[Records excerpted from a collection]
***

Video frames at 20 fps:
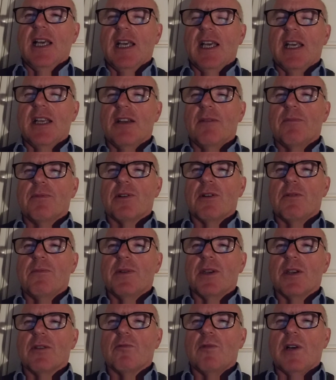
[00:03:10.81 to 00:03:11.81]

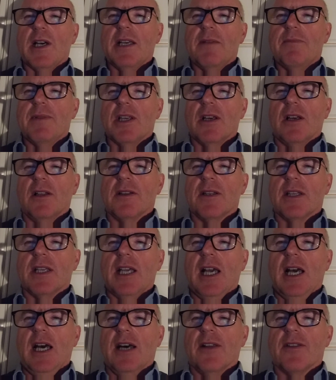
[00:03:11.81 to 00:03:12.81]
inappropriate way beyond
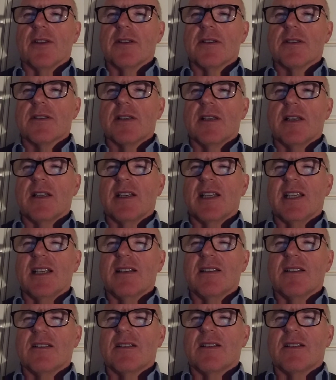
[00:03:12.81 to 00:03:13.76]
the others, and it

***

— WHAT TO DO —
Write out each record exactly as shown, but not its pictures.

— ANSWER BELOW —
Video frames at 20 fps:
[00:03:10.81 to 00:03:11.81]

[00:03:11.81 to 00:03:12.81]
inappropriate way beyond
[00:03:12.81 to 00:03:13.76]
the others, and it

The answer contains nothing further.